If the majority party goes the regular route, relying on Republican votes, the debt limit can simply be suspended for a specific period of time. That was the approach the two parties settled on in 2019, when then-Treasury Secretary Steven Mnuchin struck a broader spending deal with House Speaker Nancy Pelosi to waive off the debt limit until now.
Avoiding a vote on a definite new borrowing ceiling, when the federal debt already tops $28 trillion, is expected to placate moderates like Sens. Joe Manchin (D-W.Va.) and Jon Tester (D-Mont.). Both of them opposed a less contentious suspension of the debt ceiling just two years ago.
The decision to exclude a debt ceiling increase from the budget resolution could also appease anxious moderates fretting over the reconciliation bill’s final price tag. Sen. Kyrsten Sinema (D-Ariz.) has said she will support advancing the budget resolution but is not comfortable with a final package that totals $3.5 trillion.

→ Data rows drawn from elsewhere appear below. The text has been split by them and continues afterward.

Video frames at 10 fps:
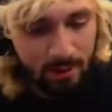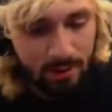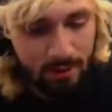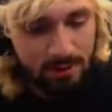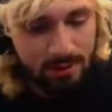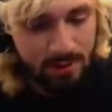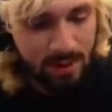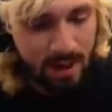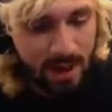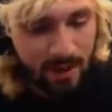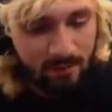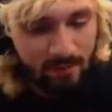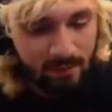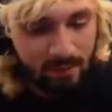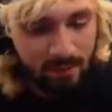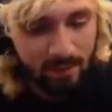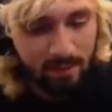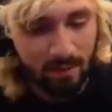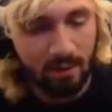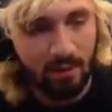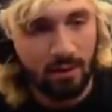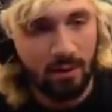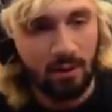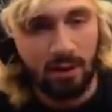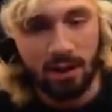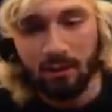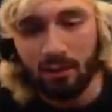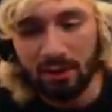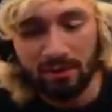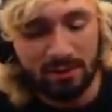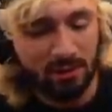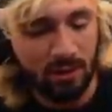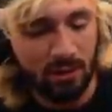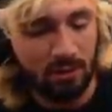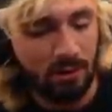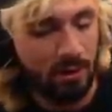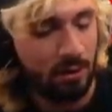Since I already have it. kind of want to give this card away.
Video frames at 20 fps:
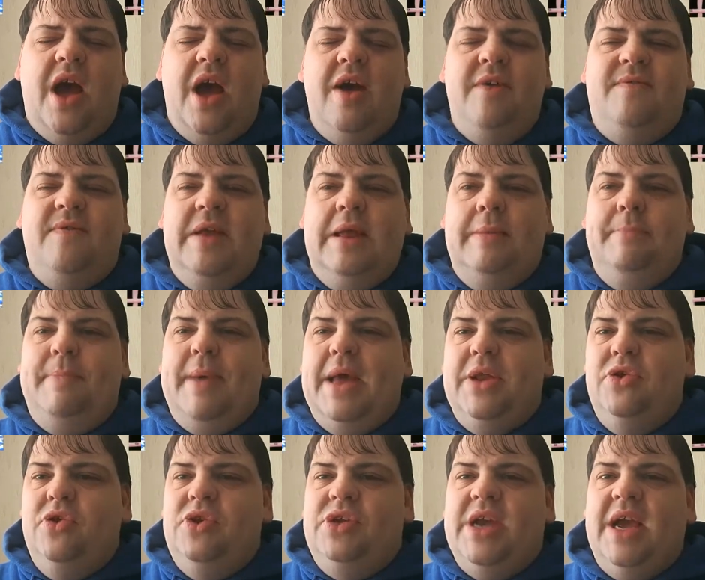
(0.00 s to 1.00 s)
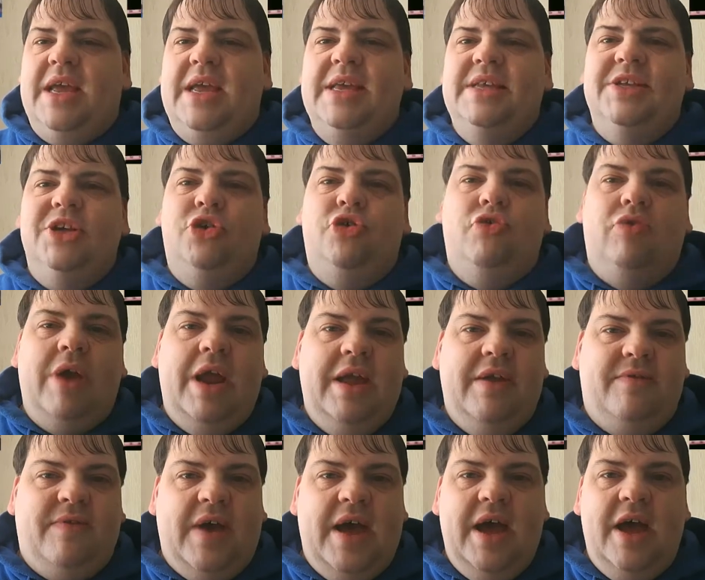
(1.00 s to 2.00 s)
I think Badou Jack is a
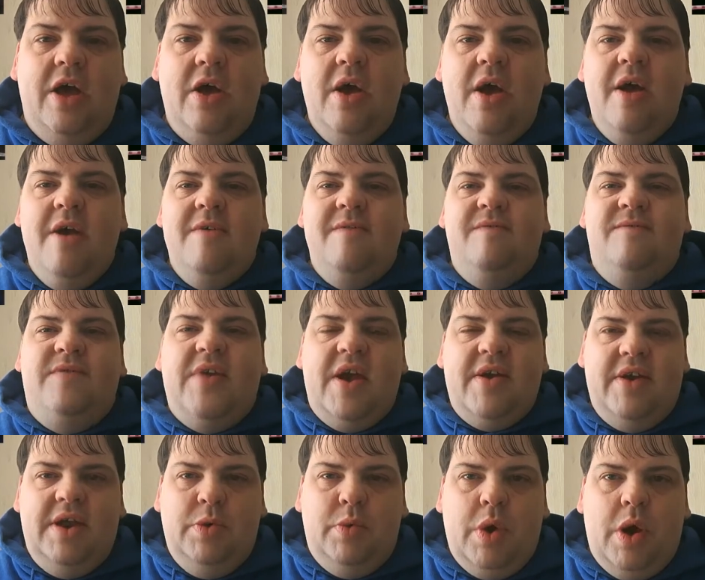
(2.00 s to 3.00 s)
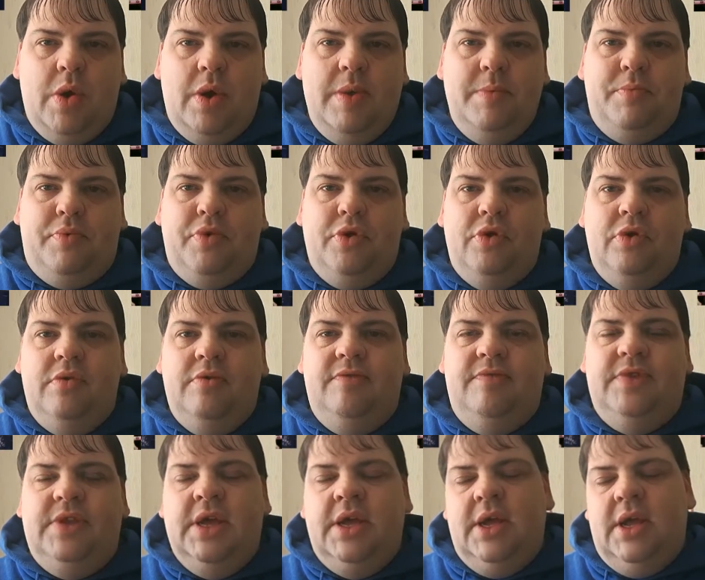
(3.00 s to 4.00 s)
great fighter, very well
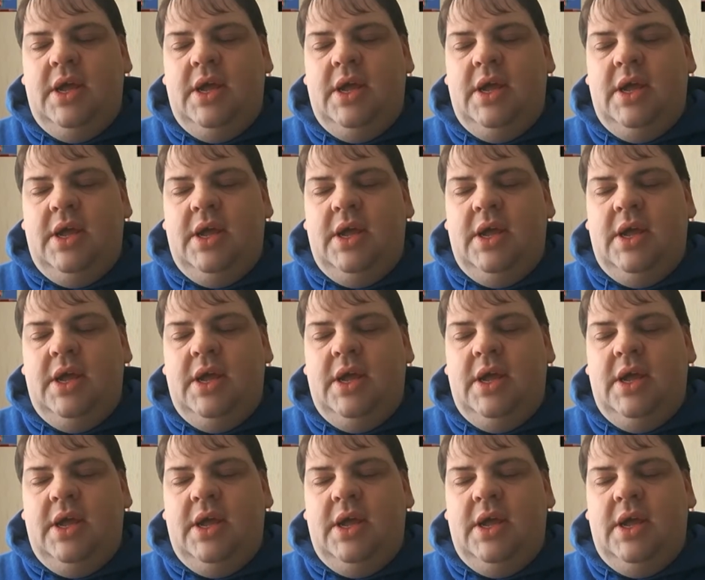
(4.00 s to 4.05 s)
improved.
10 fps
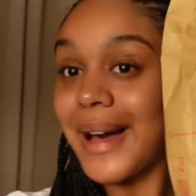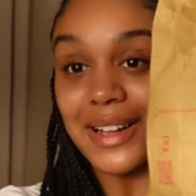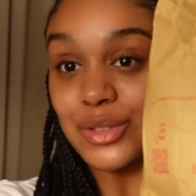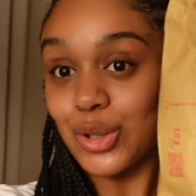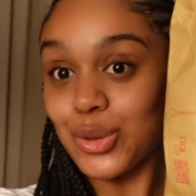
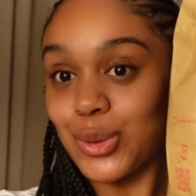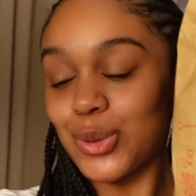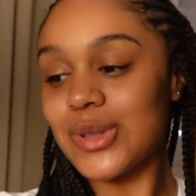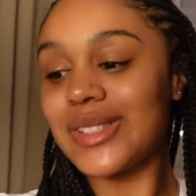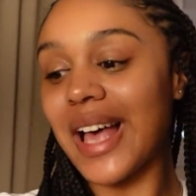
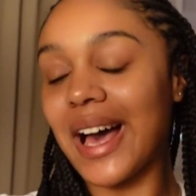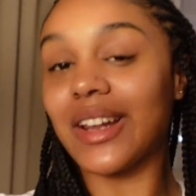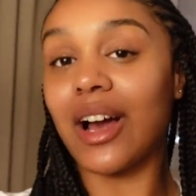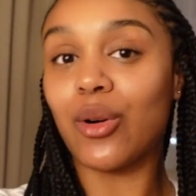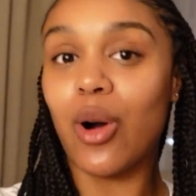McDonald's and
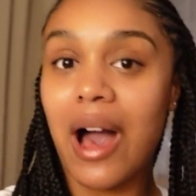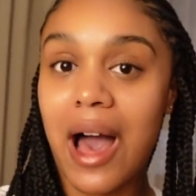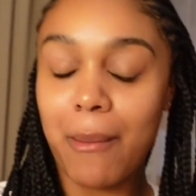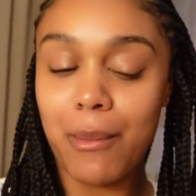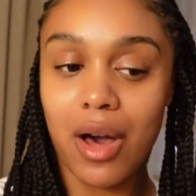I got a
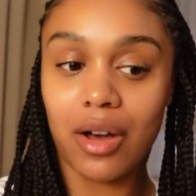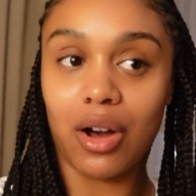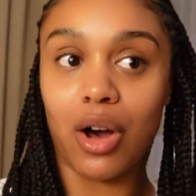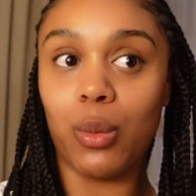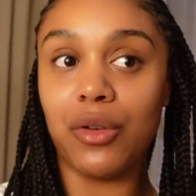
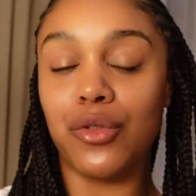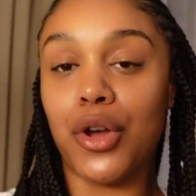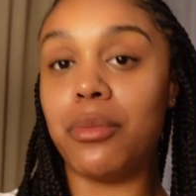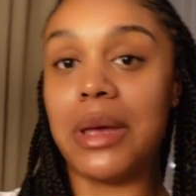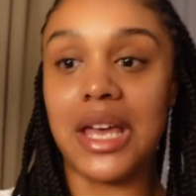hamburger with
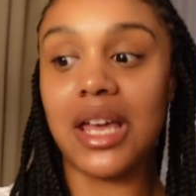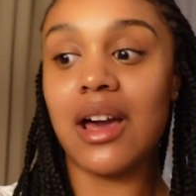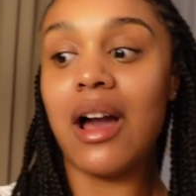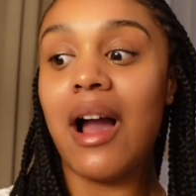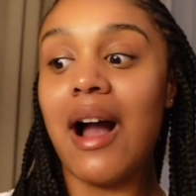no meat
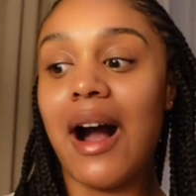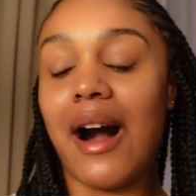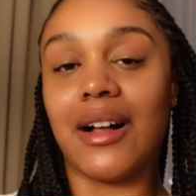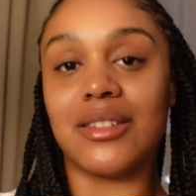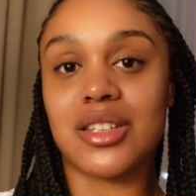
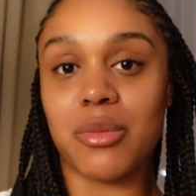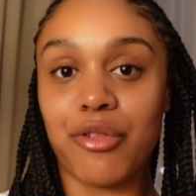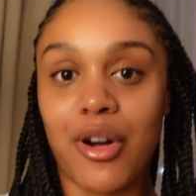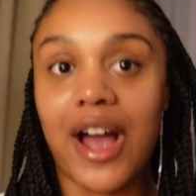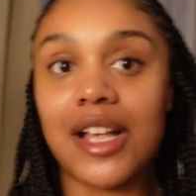and some
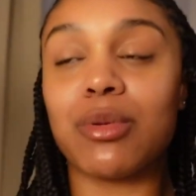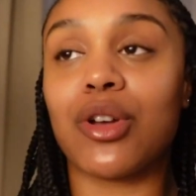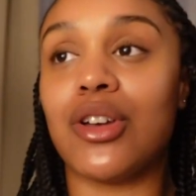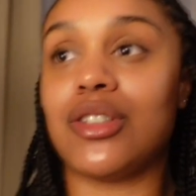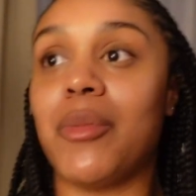fries
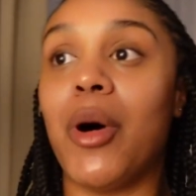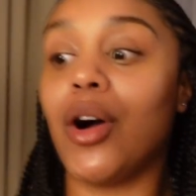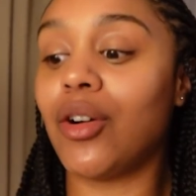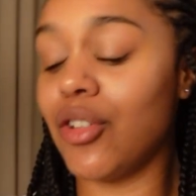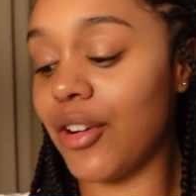because I'm
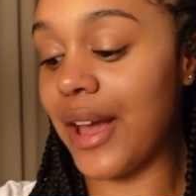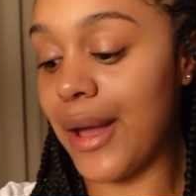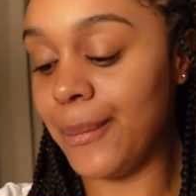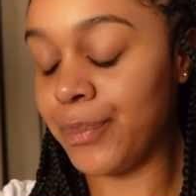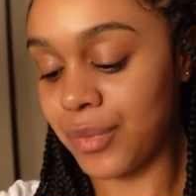
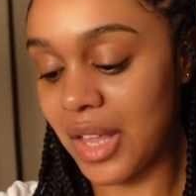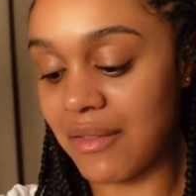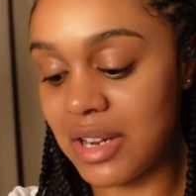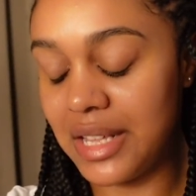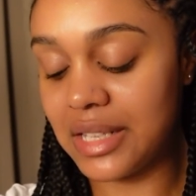hungry
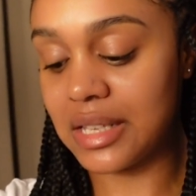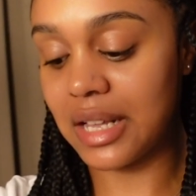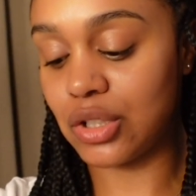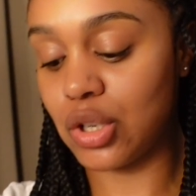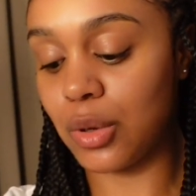haven't eaten since
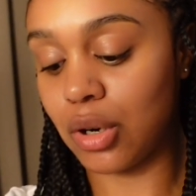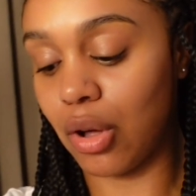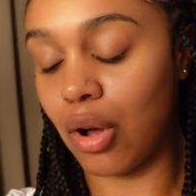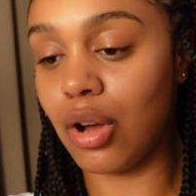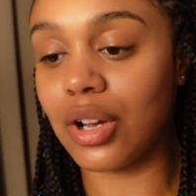like two
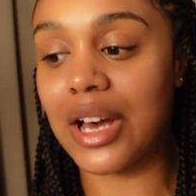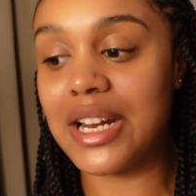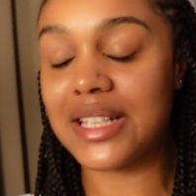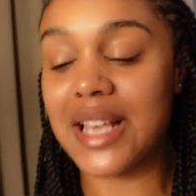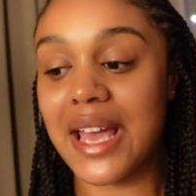o'clock and
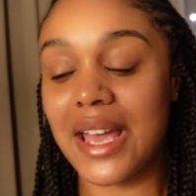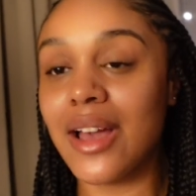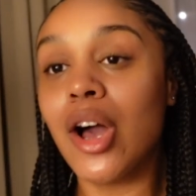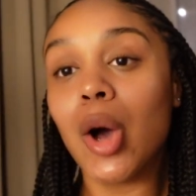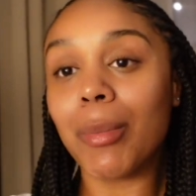it's eight
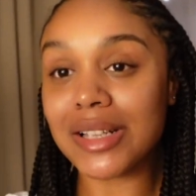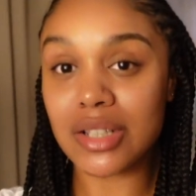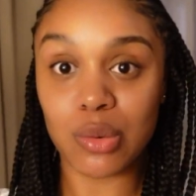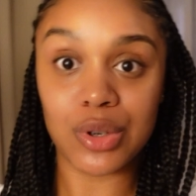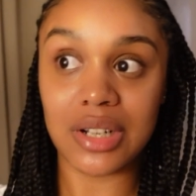but i
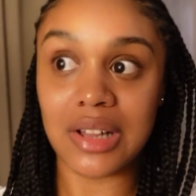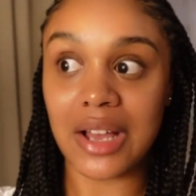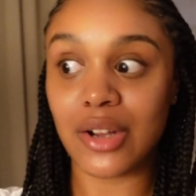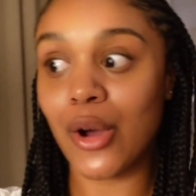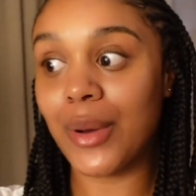didn't want to
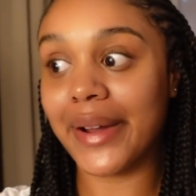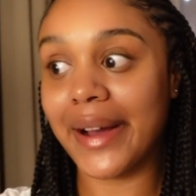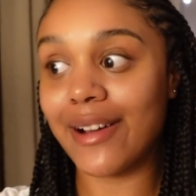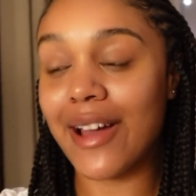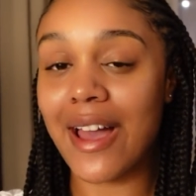like go and
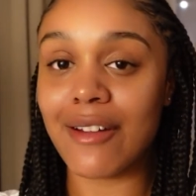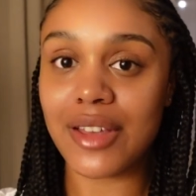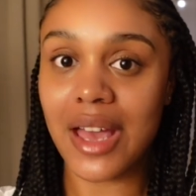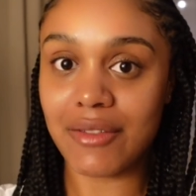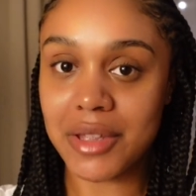get a
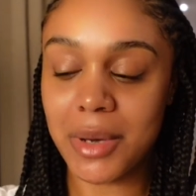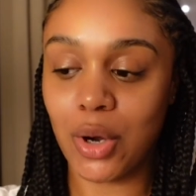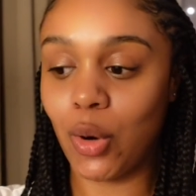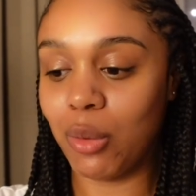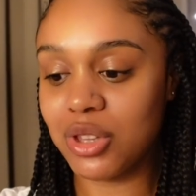heavy heavy
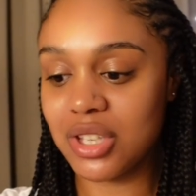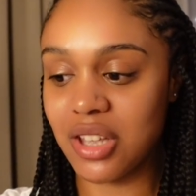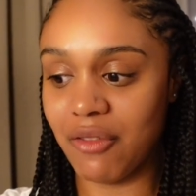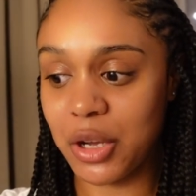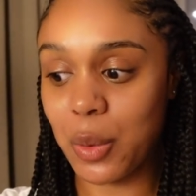meal i wanted
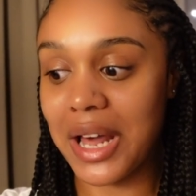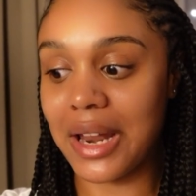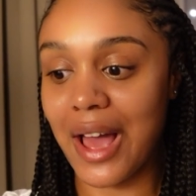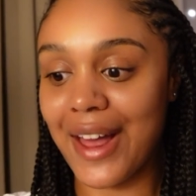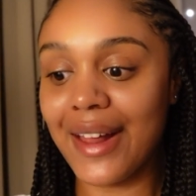something quite
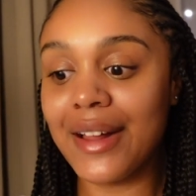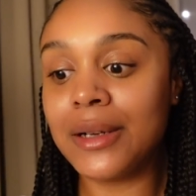light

The next likely vehicle for action on the nation’s borrowing authority is a continuing resolution to keep the government open past Sept. 30. Support from at least 10 Senate Republicans will be needed to pass a debt limit suspension or increase alongside such a stopgap spending bill. And the GOP is promising a painful fight, with little floor time between the end of August recess and a government shutdown at the end of the fiscal year.
Despite those high hurdles, the timing might work out on aligning action on the debt limit with a vote to fund the government. Earlier this week, Yellen notified Hill leaders that the agency has begun holding back on a variety of investments to stave off default until later this fall, buying them more time for negotiations.